Escalation is a 4 player, 15 wave game mode with increasingly difficult robots. After watching a few rounds on Twitch, I was convinced that this was going to be just as much of a challenge as CoD Nazi Zombies. Nothing could be further from the truth.
Aside from a glitch that stopped us from finishing the 15th wave in my first game, I have a 100% success rate. This is even with the sloppiest of pick up players. There are enough posts on every map to keep you pretty well guarded. Turrets, healing posts, decoy posts, and, my personal favorite, corrosive posts. They slow your enemies, and you can upgrade their range. When all of the corrosive posts are active and fully upgraded, they almost overlap. Each post is only active for a short time, or until it is damaged.

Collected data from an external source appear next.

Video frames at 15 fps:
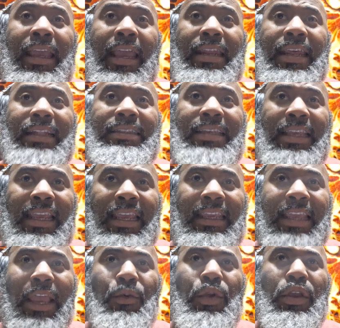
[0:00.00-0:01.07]
And at
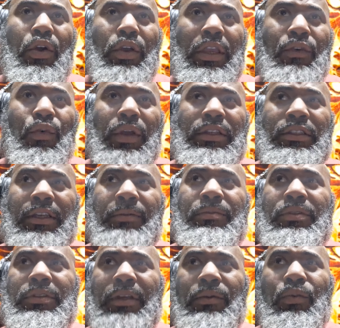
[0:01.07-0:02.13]
10K, we gonna give away
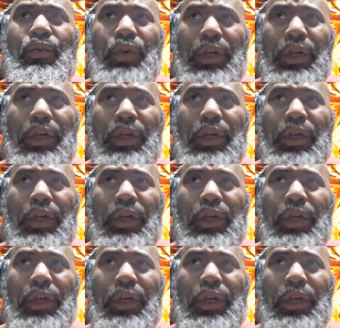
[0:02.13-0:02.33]
something, something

I’ve found that a good combo for me is a fully upgraded E.D.K. TechVolt, and a fully upgraded Gear Shredder. The TechVolt is a medium-range weapon that links this game’s version of chain lightning between enemies. An upgraded Gear Shredder will seek out enemies on ricochet.
To be honest, I’m less than 20 levels in, and I’m not really feeling compelled to max my profile out. Sure, unlocking all of the playable characters would be nice, but that’s really all I have left to do.
Graphically, there really isn’t much to draw you in here. The transformation animations are choppy, and there are some very obvious pixelation going on.
The audio portion is spearheaded by the prime Optimus Prime himself, Peter Cullen. There is virtually no foul language in the game, which is more than I can say for the new movie, making it more family friendly than most other games on the market. Without the human element, the violence in this war-based simulation falls directly under fantasy.
There were more than a few glitches in the game, which makes me think that it was rushed to correlate with the release of Transformers: Age of Extinction.
Despite all of the negative in this review, there is a shining nugget. This game is a fanboy’s dream. Boasting a roster of over 40 playable characters, chances are pretty hard that you can play as your favorite Autobot or Decepticon. In multiplayer, you can even play as more of the Dinobots.
If you’re looking for a nostalgic casual game to spend a few hours on, then you may want to check this out. If you’re looking for a fun game for your children, this would also be a good choice. If, on the other hand, you are a veteran gamer with high expectations, keep walking. $60 is a lot to spend on this and there are better things already out there, and on the horizon. All you have to do is Google “E3”.